🚀 YallaSQL

Out-of-Core GPU Query Processor for Large CSV Files

Outline

Installation
How to Run?
- Release
- CPU-debug
- CUDA-debug
Schema Support
Query Support
System Design
Yallasql vs DuckDB on SSB-Benchmark
- How to build SSB-Benchmark?
- Results

🛠️ Installation

📦 Install CMake
🎮 Install the CUDA Toolkit

🦆 Build DuckDB:

cd vendor/duckdb
make         # or "make debug"

🪵 Install Quill for logging:
```
conda install -c conda-forge quill
```

🖥️ (Optional) Install replxx for CLI support:

git clone https://github.com/AmokHuginnsson/replxx
cd replxx
mkdir build && cd build
cmake -DCMAKE_BUILD_TYPE=Release ..
make
sudo make install

🏗️ How to Run

Use either the CLI or the base binary:

./build/<buildType>/yallasql_cli   # With CLI
./build/<buildType>/yallasql       # Without CLI

🏁 Release

mkdir build && cd build
cmake .. && make release
cd ..
./build/release/yallasql_cli

🐞 CPU-Debug

Make sure ASAN is installed:

mkdir build && cd build
cmake .. && make debug

cd ../vendor/duckdb && make debug  # Build DuckDB in debug mode

# Use ASAN_OPTIONS to avoid CUDA conflicts
ASAN_OPTIONS=protect_shadow_gap=0:replace_intrin=0:detect_leaks=0 ./build/debug/yallasql_cli

⚙️ CUDA-Debug

mkdir build && cd build  && cmake .. && make cudadebug
cd ..
./build/cudadebug/yallasql_cli

🧬 Schema Support

To mimic traditional database systems, YallaSQL supports schema annotations directly in the CSV header. You can specify each column's type and constraints using tags in parentheses:

📄 Example CSV Header:

"id (N) (P)","views (N)","weight (N)","address (T)","profit_margin (N)","altitude (N)",
"price (N)","shares (N)","category_id (N)","updated_at (D)","table_2_id (N)"

🏷️ Supported Tags:

(N) → Numeric (integer or float)
(T) → Text (up to 255 characters)
(D) → Date in the format: yyyy-MM-dd HH:mm:ss
(P) → Primary Key
refTable_refColumn → Foreign Key, where refTable is the referenced table name and refColumn is the referenced column

📝 Notes:

Tags can be combined, e.g., id (N) (P) means the column is numeric and a primary key.
Foreign keys use a naming convention like table_2_id to imply reference to table_2(id).

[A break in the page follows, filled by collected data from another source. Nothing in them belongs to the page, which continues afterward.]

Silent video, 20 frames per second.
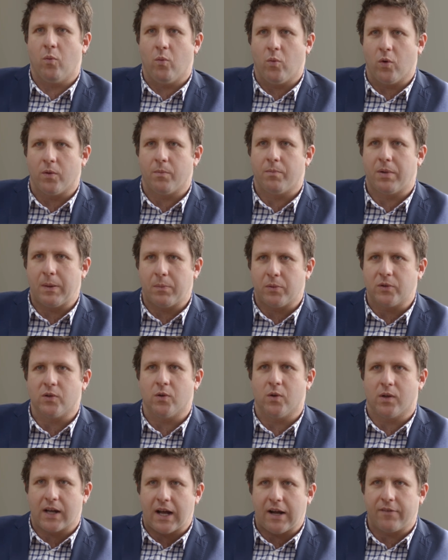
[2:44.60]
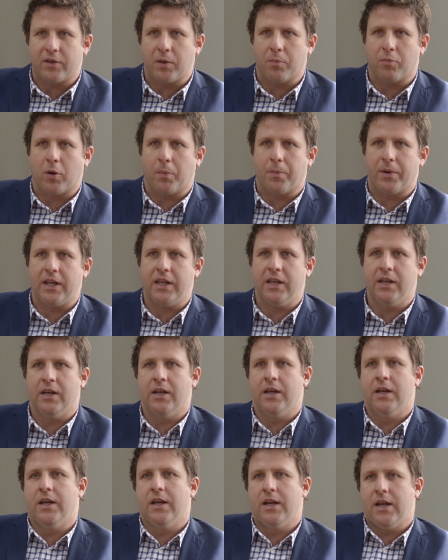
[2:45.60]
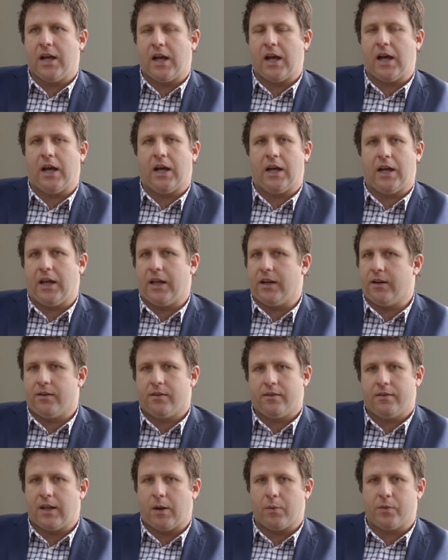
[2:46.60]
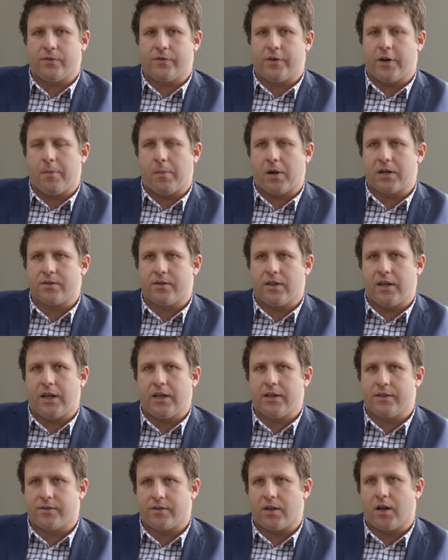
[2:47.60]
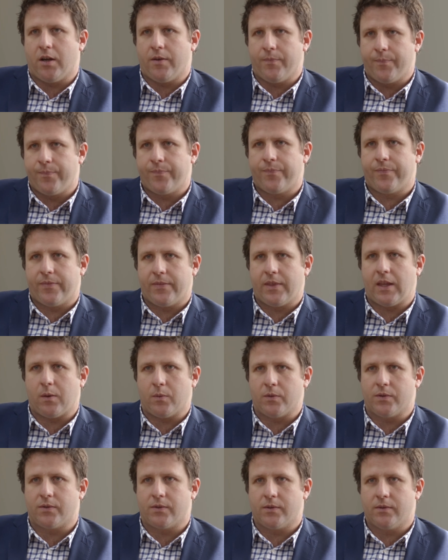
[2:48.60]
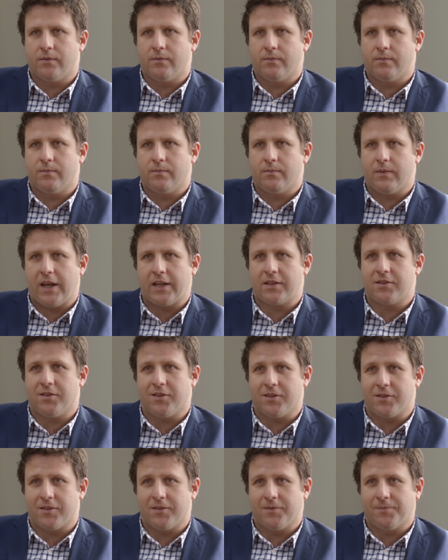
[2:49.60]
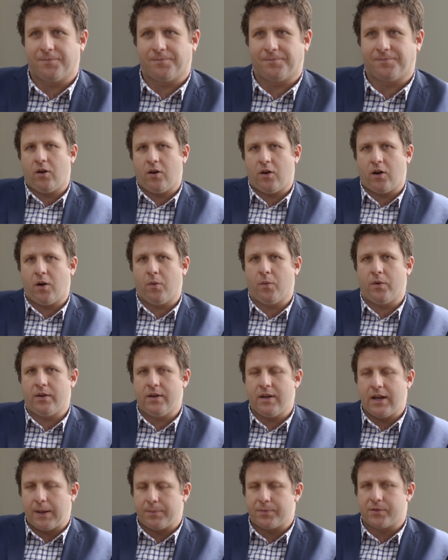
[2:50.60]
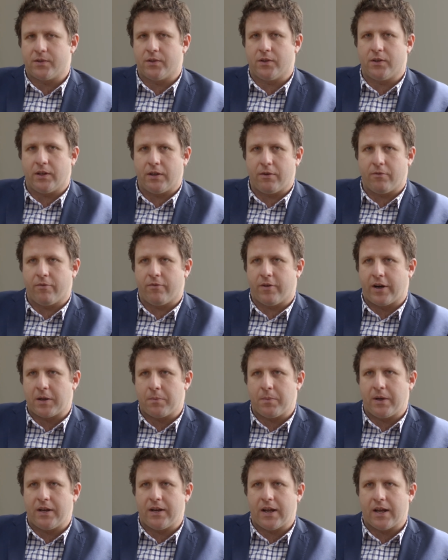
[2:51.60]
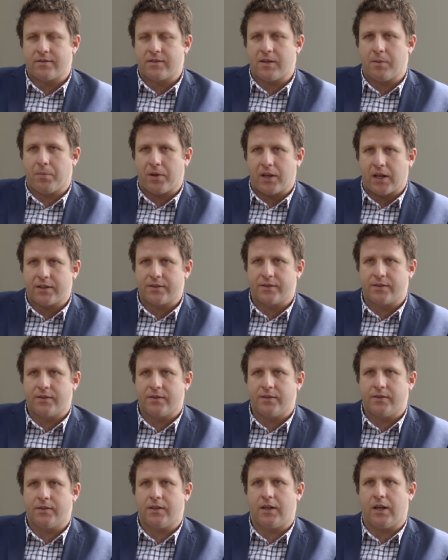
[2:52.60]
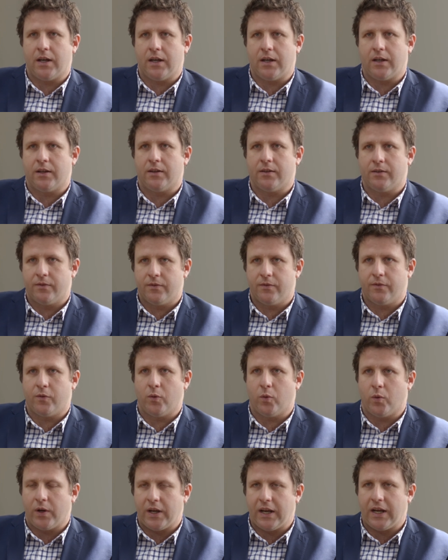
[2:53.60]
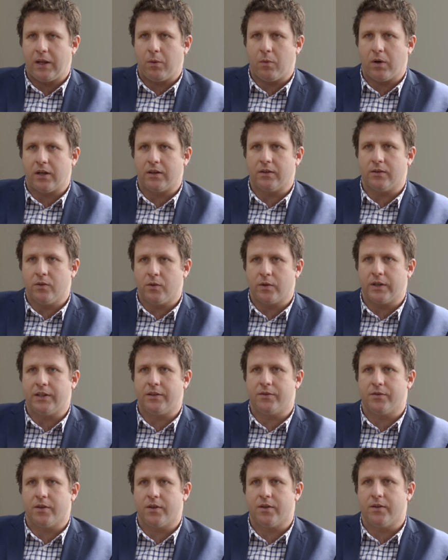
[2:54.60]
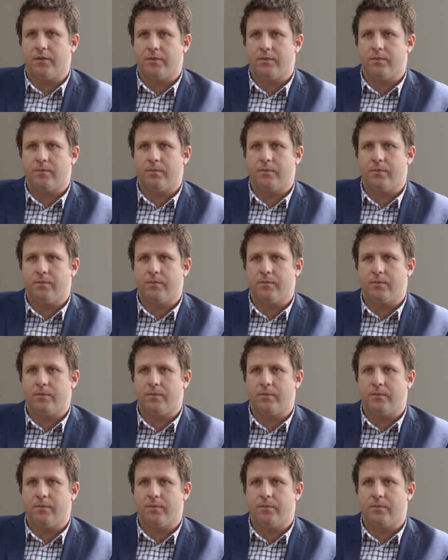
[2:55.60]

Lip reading: want people to look after your property, and that was very much there, so that was excellent. I would absolutely recommend Asset Plus for anyone looking to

Here's an improved and clearer version of your "Queries Support" section, with correct grammar, consistent formatting, and more precise wording:

🔍 Query Support

YallaSQL currently supports only SELECT queries with the following features:

Operators

Filtering: Use WHERE clauses for conditional filtering. Example: SELECT * FROM table WHERE price > 100;
Projection: Support for expressions like 2 * id, id + views, etc.
Joins:
- Inner Joins
- Cross Products
Sorting:
- ORDER BY with ASC (ascending) or DESC (descending)
Aggregations:
- MAX(), MIN(), SUM(), AVG(), COUNT(), COUNT(*)
subqueries

Examples

use folder_db_path; # to select folder contain csv files (eg., ssb-benchmark)

# to run query on yallasql_cli 
# the output will be save in `results/{timestamp.csv}`
# will also output statistics timing of 2 warmups and 5 runs
SELECT orderkey, 
        revenue, 
        revenue * (1 - discount) AS adjusted_revenue
FROM lineorder
WHERE orderpriority = '1-URGENT'
    AND revenue > (SELECT AVG(revenue) FROM lineorder WHERE orderpriority = '1-URGENT');
# to run duckdb
duckdb SELECT  ....;
# to get schema
duckdb DESCRIBE  table_name;
# to get execution plan in `results/{timestamp}.txt`
EXPLAIN SELECT ....;
# to get help
_help
# to exit cli
_exit
# to clear terminal
_clear

Configuratinons

inside /include/config.hpp for CPU Config

// Maximum string length in bytes
constexpr size_t MAX_STR_LEN = MAX_STR;
// Target maximum bytes per batch (4 mb)
constexpr size_t  MAX_BYTES_PER_BATCH = 4 * (1ULL << 20);
// Target maximum bytes per batch (2 gb)
constexpr size_t  MAX_LIMIT_CPU_CACHE = 2 * (1ULL << 30);
// Target maximum bytes per batch (1 gb)
constexpr size_t  MAX_LIMIT_GPU_CACHE = 1 * (1ULL << 30);

constexpr size_t MAX_ROWS_OUT_JOIN_OP = (MAX_BYTES_PER_BATCH + 3)/4;

const std::string cacheDir = ".cache";
const std::string resultDir = "results";

constexpr unsigned int GPU_ALIGNMENT = BLOCK_DIM;

in /include/kernels/constants.hpp

#define COARSENING_FACTOR 2
#define BLOCK_DIM 256 
#define BLOCK_DIM_STR 16        // as it has very large size (256 byte):xd

#define NUM_BANKS 32            // change it depend on your gpu
#define LOG_NUM_BANKS 5         // log2(NUM_BANKS)
#define CONFLICT_FREE_OFFSET(n)((n) >> NUM_BANKS + (n) >> (2 * LOG_NUM_BANKS))

#define MAX_STR 256

in include/kernels/merge_batchs.hpp

#define ELE_PER_TH 6
#define ELE_PER_BLOCK (ELE_PER_TH*BLOCK_DIM)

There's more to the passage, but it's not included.